PROVIDED ENTRIES: Begin

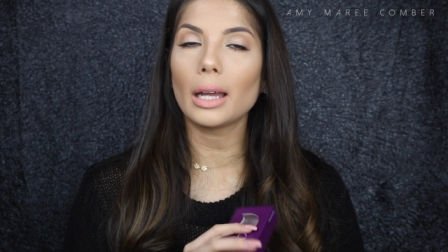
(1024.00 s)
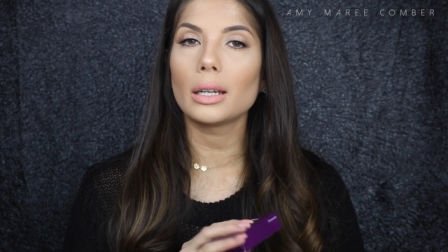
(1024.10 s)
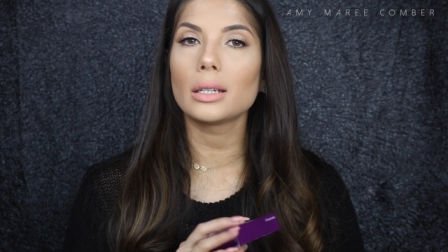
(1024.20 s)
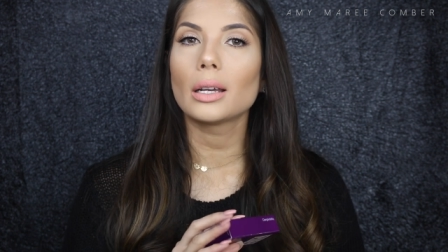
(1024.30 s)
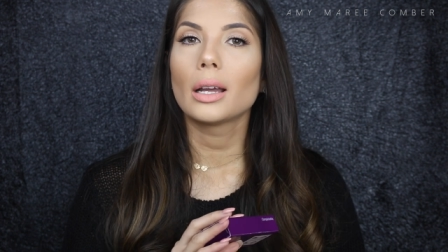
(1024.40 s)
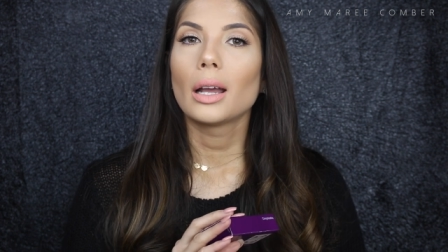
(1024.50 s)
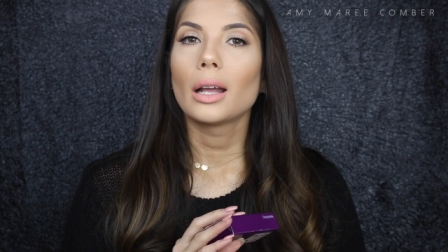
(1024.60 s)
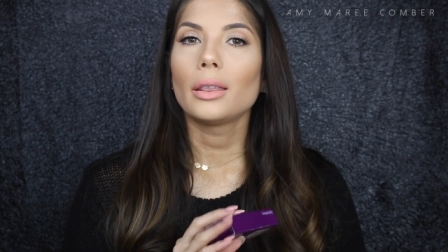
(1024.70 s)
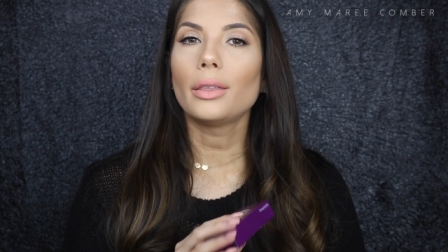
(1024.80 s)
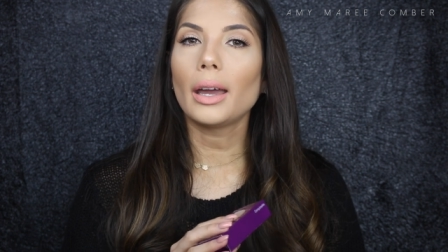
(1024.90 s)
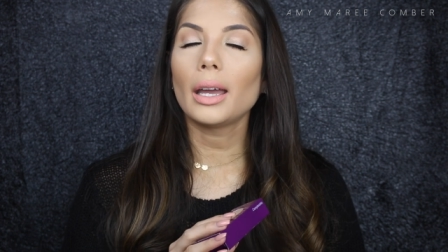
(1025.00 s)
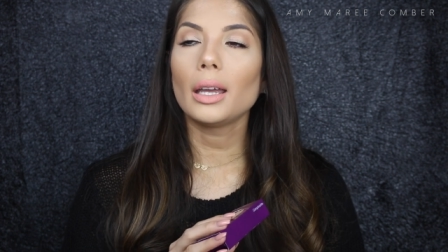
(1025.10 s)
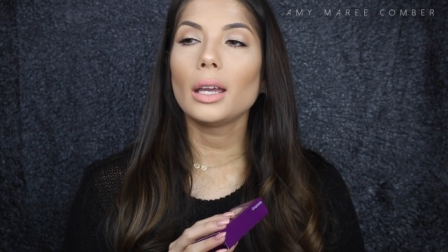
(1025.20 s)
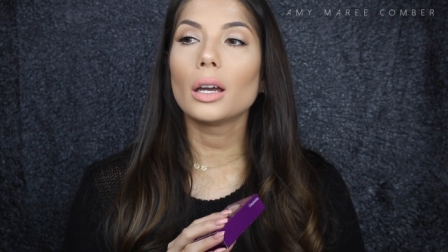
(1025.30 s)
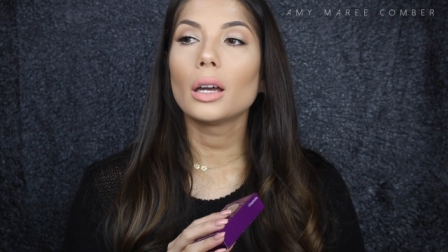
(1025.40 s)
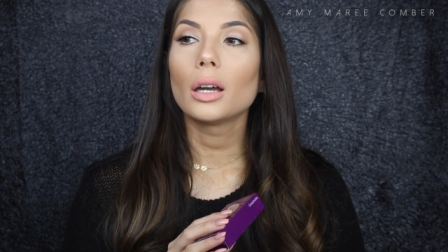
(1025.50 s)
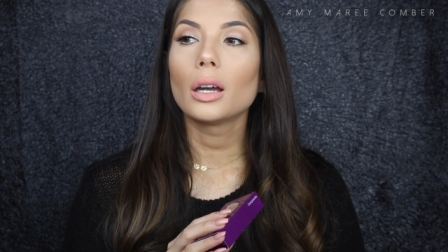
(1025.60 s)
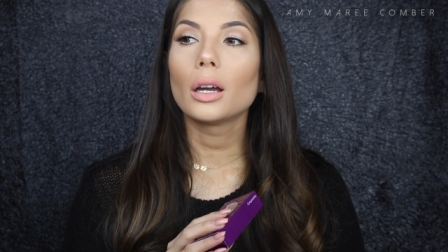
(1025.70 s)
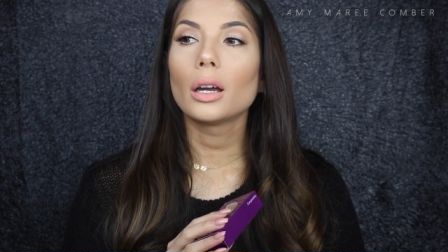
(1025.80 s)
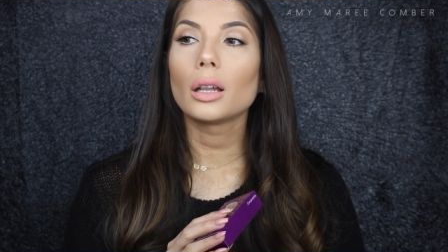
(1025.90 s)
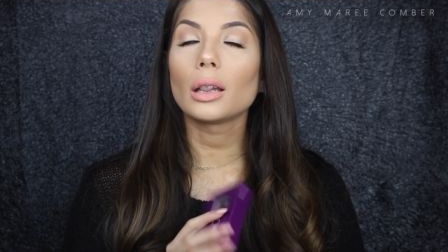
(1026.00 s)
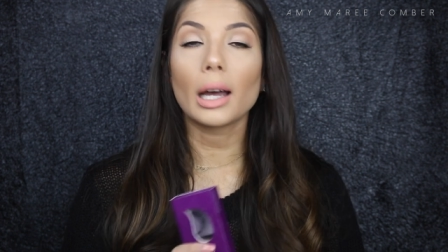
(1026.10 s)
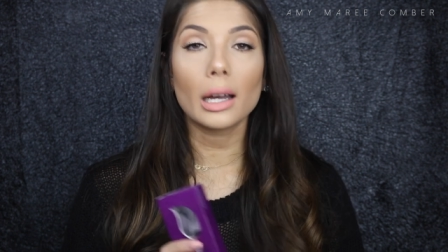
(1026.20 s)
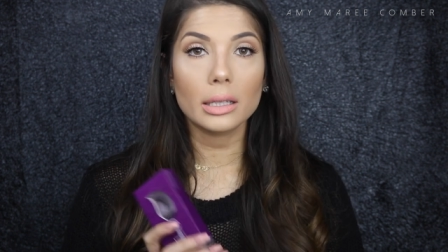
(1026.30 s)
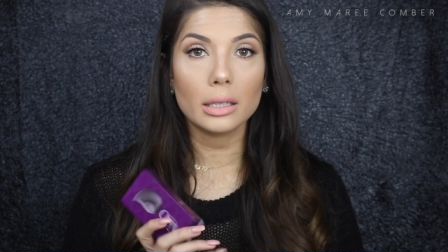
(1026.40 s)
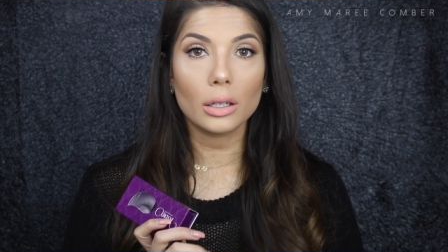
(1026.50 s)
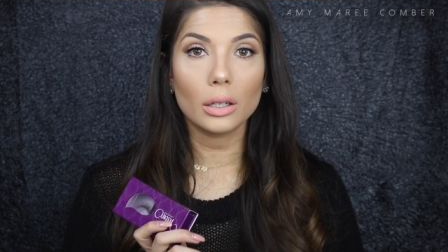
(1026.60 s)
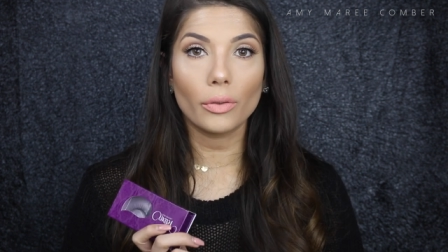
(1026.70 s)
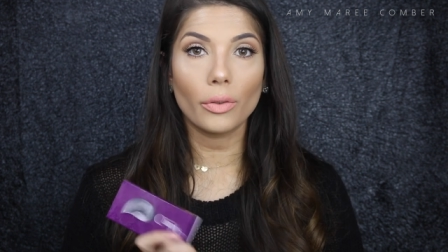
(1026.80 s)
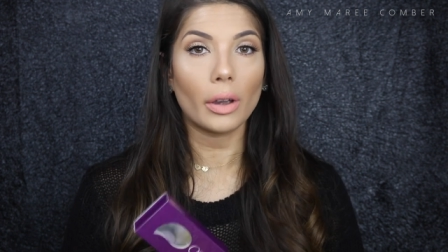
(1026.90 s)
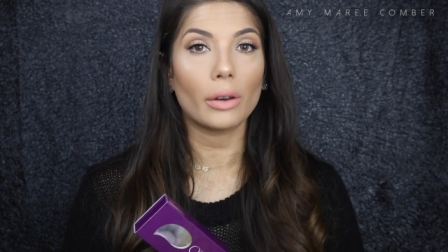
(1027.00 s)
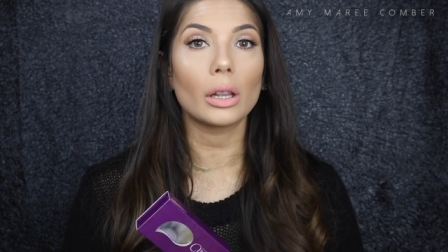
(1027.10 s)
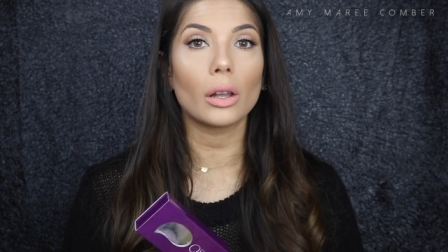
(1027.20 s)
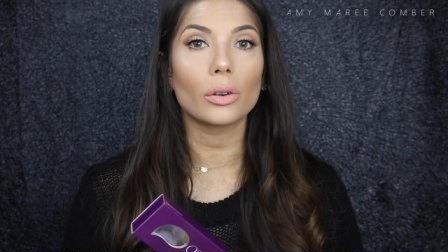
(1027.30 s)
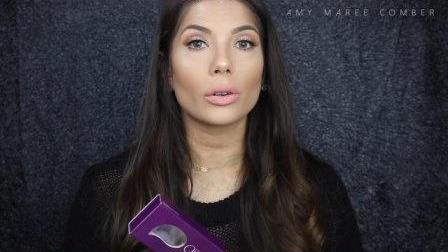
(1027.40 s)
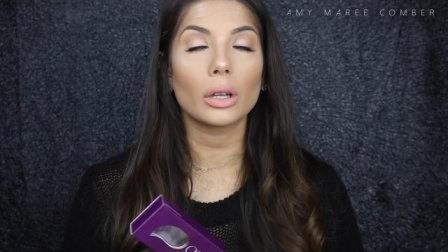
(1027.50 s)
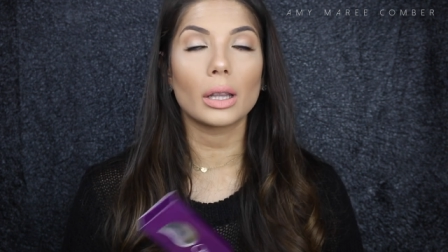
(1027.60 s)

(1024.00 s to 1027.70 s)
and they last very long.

PROVIDED ENTRIES: End

> **REQUIREMENT**:
Write out again exactly the lines above from the one with "(1024.40 s)" through the one with "(1026.20 s)", adding no other lines and no pictures.

> **ANSWER SECTION**:
(1024.40 s)
(1024.50 s)
(1024.60 s)
(1024.70 s)
(1024.80 s)
(1024.90 s)
(1025.00 s)
(1025.10 s)
(1025.20 s)
(1025.30 s)
(1025.40 s)
(1025.50 s)
(1025.60 s)
(1025.70 s)
(1025.80 s)
(1025.90 s)
(1026.00 s)
(1026.10 s)
(1026.20 s)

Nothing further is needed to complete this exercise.